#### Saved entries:
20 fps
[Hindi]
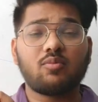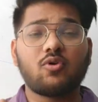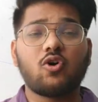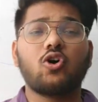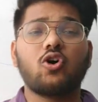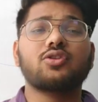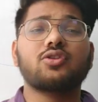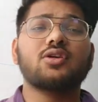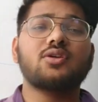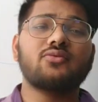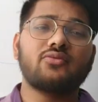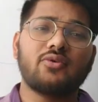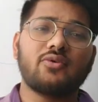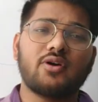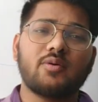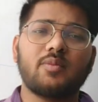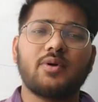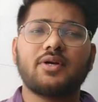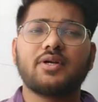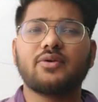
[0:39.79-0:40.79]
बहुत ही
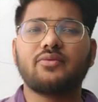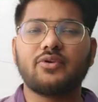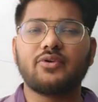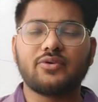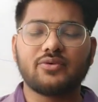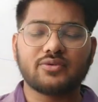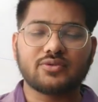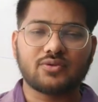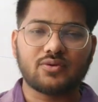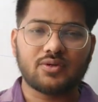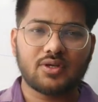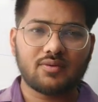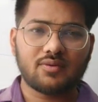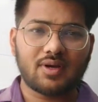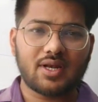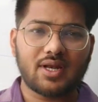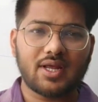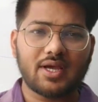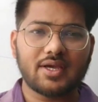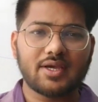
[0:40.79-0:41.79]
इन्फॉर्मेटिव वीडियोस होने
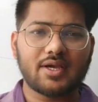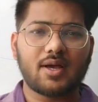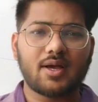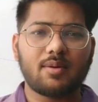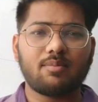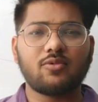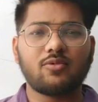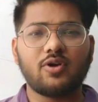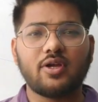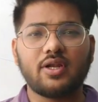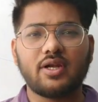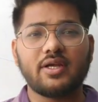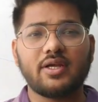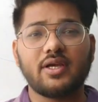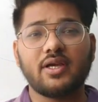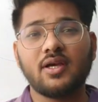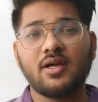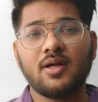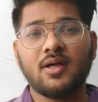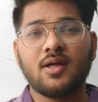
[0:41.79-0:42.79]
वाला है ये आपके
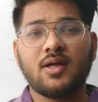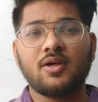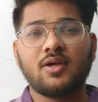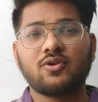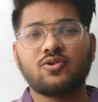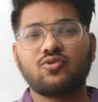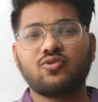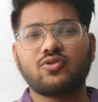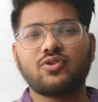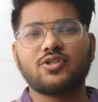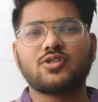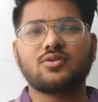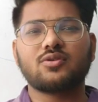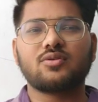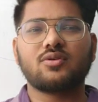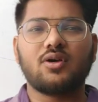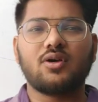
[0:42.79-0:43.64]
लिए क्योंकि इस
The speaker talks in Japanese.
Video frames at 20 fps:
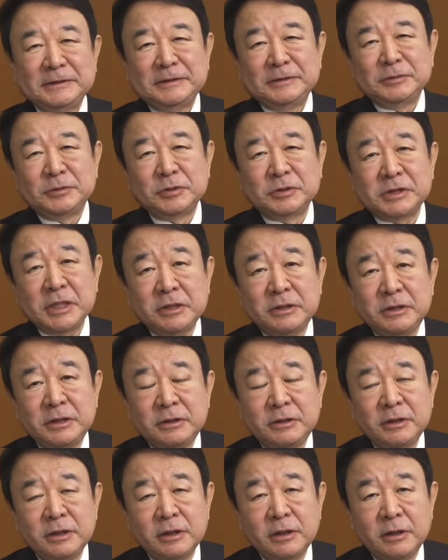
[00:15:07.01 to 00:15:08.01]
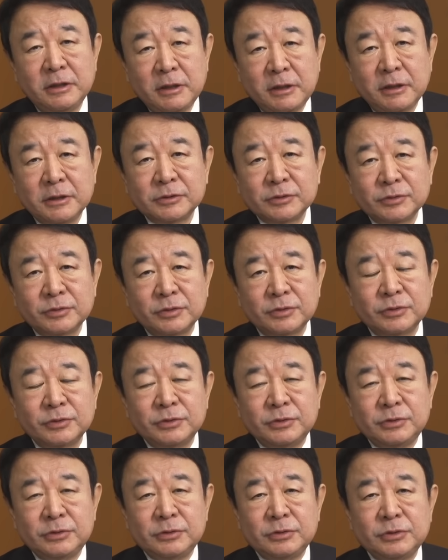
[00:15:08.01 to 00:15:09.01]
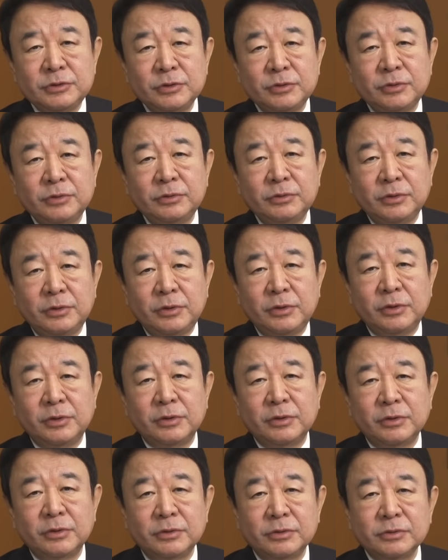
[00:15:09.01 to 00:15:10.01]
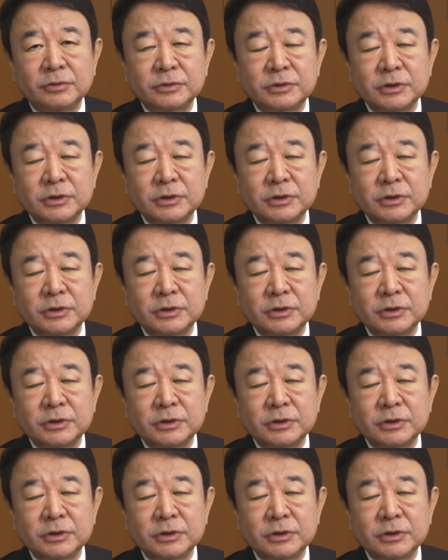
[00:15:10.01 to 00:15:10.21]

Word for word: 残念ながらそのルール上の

#### WHAT IS REQUIRED:
Copy out all the data above exactly, minus the images.

#### RESPONSE:
20 fps
[Hindi]
[0:39.79-0:40.79]
बहुत ही
[0:40.79-0:41.79]
इन्फॉर्मेटिव वीडियोस होने
[0:41.79-0:42.79]
वाला है ये आपके
[0:42.79-0:43.64]
लिए क्योंकि इस
The speaker talks in Japanese.
Video frames at 20 fps:
[00:15:07.01 to 00:15:08.01]
[00:15:08.01 to 00:15:09.01]
[00:15:09.01 to 00:15:10.01]
[00:15:10.01 to 00:15:10.21]

Word for word: 残念ながらそのルール上の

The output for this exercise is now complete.